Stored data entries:
________
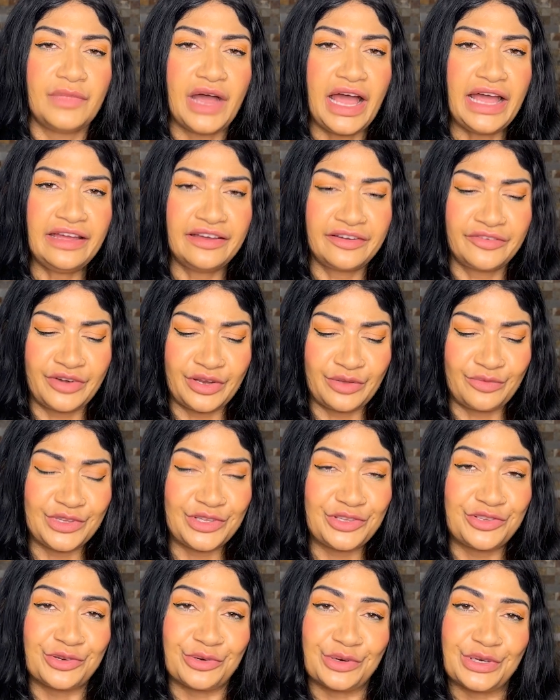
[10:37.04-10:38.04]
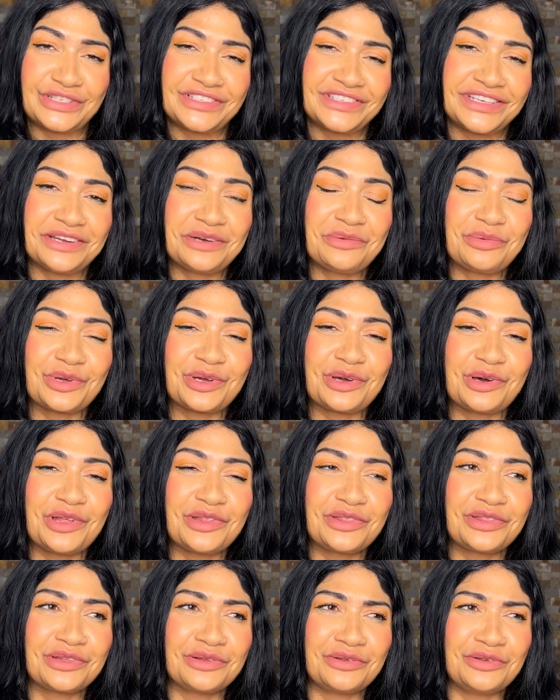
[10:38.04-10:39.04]
I agree with George here
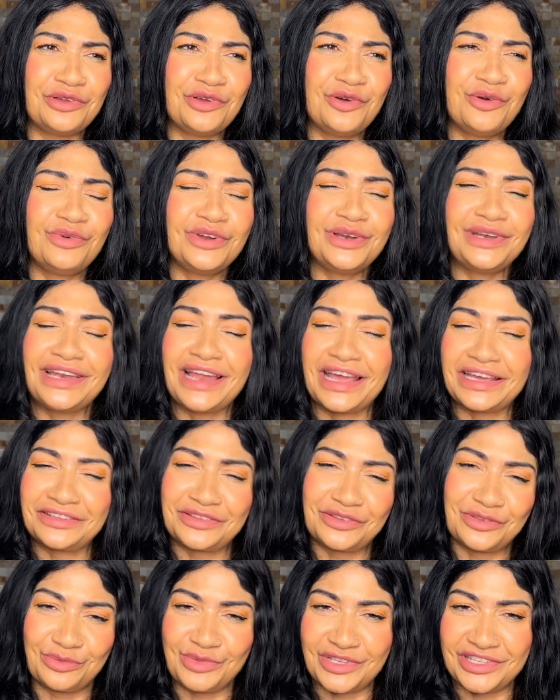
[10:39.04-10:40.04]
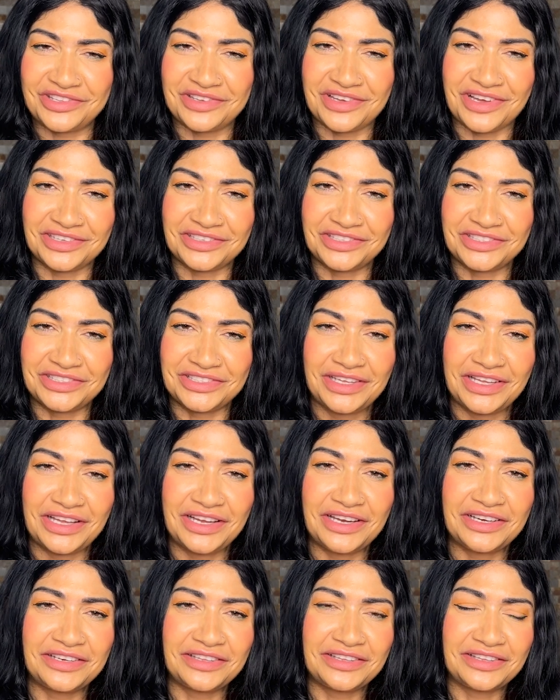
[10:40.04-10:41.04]
because no one likes to be judged.
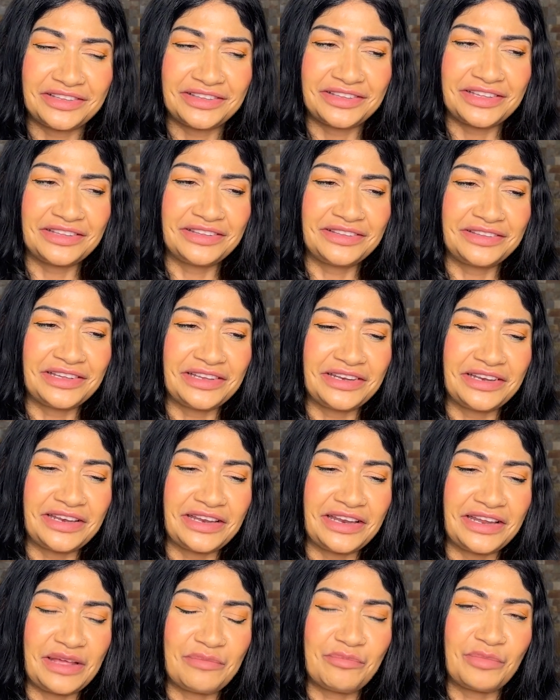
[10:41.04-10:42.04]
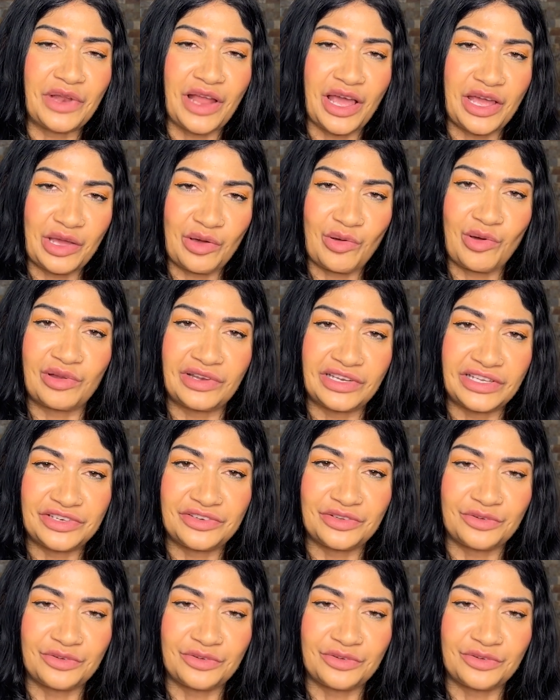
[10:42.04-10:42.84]
It doesn't imply only to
________
Produce the entries again, word for word, without any of their pictures.

# Exercise output
[10:37.04-10:38.04]
[10:38.04-10:39.04]
I agree with George here
[10:39.04-10:40.04]
[10:40.04-10:41.04]
because no one likes to be judged.
[10:41.04-10:42.04]
[10:42.04-10:42.84]
It doesn't imply only to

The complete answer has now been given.